• [YOUR INSTRUCTIONS]:
Print each entry word for word.

• [GIVEN DATA]:
Content starts

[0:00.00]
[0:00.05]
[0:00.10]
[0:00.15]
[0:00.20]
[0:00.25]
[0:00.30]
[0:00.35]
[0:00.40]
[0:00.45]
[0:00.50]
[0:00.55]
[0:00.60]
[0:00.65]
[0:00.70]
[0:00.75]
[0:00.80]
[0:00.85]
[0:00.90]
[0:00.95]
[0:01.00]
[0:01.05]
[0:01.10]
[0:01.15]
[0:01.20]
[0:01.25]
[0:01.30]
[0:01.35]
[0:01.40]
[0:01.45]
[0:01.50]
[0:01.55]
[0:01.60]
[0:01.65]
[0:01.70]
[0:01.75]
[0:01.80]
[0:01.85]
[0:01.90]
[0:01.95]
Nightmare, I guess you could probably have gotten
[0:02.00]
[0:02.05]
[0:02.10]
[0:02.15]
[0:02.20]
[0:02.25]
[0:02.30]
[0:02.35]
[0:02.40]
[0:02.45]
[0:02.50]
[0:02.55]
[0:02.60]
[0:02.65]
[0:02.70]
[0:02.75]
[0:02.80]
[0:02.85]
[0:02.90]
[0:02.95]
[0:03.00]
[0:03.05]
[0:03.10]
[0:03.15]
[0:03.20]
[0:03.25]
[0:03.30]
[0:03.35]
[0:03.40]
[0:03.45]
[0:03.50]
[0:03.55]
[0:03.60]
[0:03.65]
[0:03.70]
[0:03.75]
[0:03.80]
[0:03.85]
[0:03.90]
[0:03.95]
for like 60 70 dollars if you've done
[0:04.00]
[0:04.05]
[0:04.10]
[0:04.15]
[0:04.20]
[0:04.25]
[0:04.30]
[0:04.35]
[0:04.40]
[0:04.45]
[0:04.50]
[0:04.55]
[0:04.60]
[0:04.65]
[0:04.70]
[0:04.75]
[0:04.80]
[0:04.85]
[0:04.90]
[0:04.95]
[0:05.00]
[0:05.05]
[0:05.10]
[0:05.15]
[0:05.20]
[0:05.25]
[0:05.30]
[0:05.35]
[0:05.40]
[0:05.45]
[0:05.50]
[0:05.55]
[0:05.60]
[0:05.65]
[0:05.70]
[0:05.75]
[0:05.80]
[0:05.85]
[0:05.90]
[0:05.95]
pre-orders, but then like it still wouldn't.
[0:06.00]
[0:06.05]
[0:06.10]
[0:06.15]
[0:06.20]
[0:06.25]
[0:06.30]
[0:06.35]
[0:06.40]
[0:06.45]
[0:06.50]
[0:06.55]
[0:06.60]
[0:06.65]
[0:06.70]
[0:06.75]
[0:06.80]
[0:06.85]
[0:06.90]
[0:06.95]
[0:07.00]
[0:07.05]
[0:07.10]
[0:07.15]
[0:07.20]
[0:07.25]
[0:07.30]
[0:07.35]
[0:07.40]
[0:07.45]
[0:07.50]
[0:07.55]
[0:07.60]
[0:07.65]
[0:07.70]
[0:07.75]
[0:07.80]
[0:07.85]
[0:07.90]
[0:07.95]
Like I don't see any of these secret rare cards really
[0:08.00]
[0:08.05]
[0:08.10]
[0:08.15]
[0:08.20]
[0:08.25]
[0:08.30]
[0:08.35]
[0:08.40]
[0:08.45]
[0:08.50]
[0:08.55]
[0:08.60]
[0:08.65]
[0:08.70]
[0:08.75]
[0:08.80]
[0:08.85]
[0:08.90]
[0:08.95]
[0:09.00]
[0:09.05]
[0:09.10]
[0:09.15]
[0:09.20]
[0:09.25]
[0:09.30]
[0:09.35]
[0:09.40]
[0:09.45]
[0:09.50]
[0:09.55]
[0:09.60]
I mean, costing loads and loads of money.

Content ends

• [YOUR SOLUTION]:
[0:00.00]
[0:00.05]
[0:00.10]
[0:00.15]
[0:00.20]
[0:00.25]
[0:00.30]
[0:00.35]
[0:00.40]
[0:00.45]
[0:00.50]
[0:00.55]
[0:00.60]
[0:00.65]
[0:00.70]
[0:00.75]
[0:00.80]
[0:00.85]
[0:00.90]
[0:00.95]
[0:01.00]
[0:01.05]
[0:01.10]
[0:01.15]
[0:01.20]
[0:01.25]
[0:01.30]
[0:01.35]
[0:01.40]
[0:01.45]
[0:01.50]
[0:01.55]
[0:01.60]
[0:01.65]
[0:01.70]
[0:01.75]
[0:01.80]
[0:01.85]
[0:01.90]
[0:01.95]
Nightmare, I guess you could probably have gotten
[0:02.00]
[0:02.05]
[0:02.10]
[0:02.15]
[0:02.20]
[0:02.25]
[0:02.30]
[0:02.35]
[0:02.40]
[0:02.45]
[0:02.50]
[0:02.55]
[0:02.60]
[0:02.65]
[0:02.70]
[0:02.75]
[0:02.80]
[0:02.85]
[0:02.90]
[0:02.95]
[0:03.00]
[0:03.05]
[0:03.10]
[0:03.15]
[0:03.20]
[0:03.25]
[0:03.30]
[0:03.35]
[0:03.40]
[0:03.45]
[0:03.50]
[0:03.55]
[0:03.60]
[0:03.65]
[0:03.70]
[0:03.75]
[0:03.80]
[0:03.85]
[0:03.90]
[0:03.95]
for like 60 70 dollars if you've done
[0:04.00]
[0:04.05]
[0:04.10]
[0:04.15]
[0:04.20]
[0:04.25]
[0:04.30]
[0:04.35]
[0:04.40]
[0:04.45]
[0:04.50]
[0:04.55]
[0:04.60]
[0:04.65]
[0:04.70]
[0:04.75]
[0:04.80]
[0:04.85]
[0:04.90]
[0:04.95]
[0:05.00]
[0:05.05]
[0:05.10]
[0:05.15]
[0:05.20]
[0:05.25]
[0:05.30]
[0:05.35]
[0:05.40]
[0:05.45]
[0:05.50]
[0:05.55]
[0:05.60]
[0:05.65]
[0:05.70]
[0:05.75]
[0:05.80]
[0:05.85]
[0:05.90]
[0:05.95]
pre-orders, but then like it still wouldn't.
[0:06.00]
[0:06.05]
[0:06.10]
[0:06.15]
[0:06.20]
[0:06.25]
[0:06.30]
[0:06.35]
[0:06.40]
[0:06.45]
[0:06.50]
[0:06.55]
[0:06.60]
[0:06.65]
[0:06.70]
[0:06.75]
[0:06.80]
[0:06.85]
[0:06.90]
[0:06.95]
[0:07.00]
[0:07.05]
[0:07.10]
[0:07.15]
[0:07.20]
[0:07.25]
[0:07.30]
[0:07.35]
[0:07.40]
[0:07.45]
[0:07.50]
[0:07.55]
[0:07.60]
[0:07.65]
[0:07.70]
[0:07.75]
[0:07.80]
[0:07.85]
[0:07.90]
[0:07.95]
Like I don't see any of these secret rare cards really
[0:08.00]
[0:08.05]
[0:08.10]
[0:08.15]
[0:08.20]
[0:08.25]
[0:08.30]
[0:08.35]
[0:08.40]
[0:08.45]
[0:08.50]
[0:08.55]
[0:08.60]
[0:08.65]
[0:08.70]
[0:08.75]
[0:08.80]
[0:08.85]
[0:08.90]
[0:08.95]
[0:09.00]
[0:09.05]
[0:09.10]
[0:09.15]
[0:09.20]
[0:09.25]
[0:09.30]
[0:09.35]
[0:09.40]
[0:09.45]
[0:09.50]
[0:09.55]
[0:09.60]
I mean, costing loads and loads of money.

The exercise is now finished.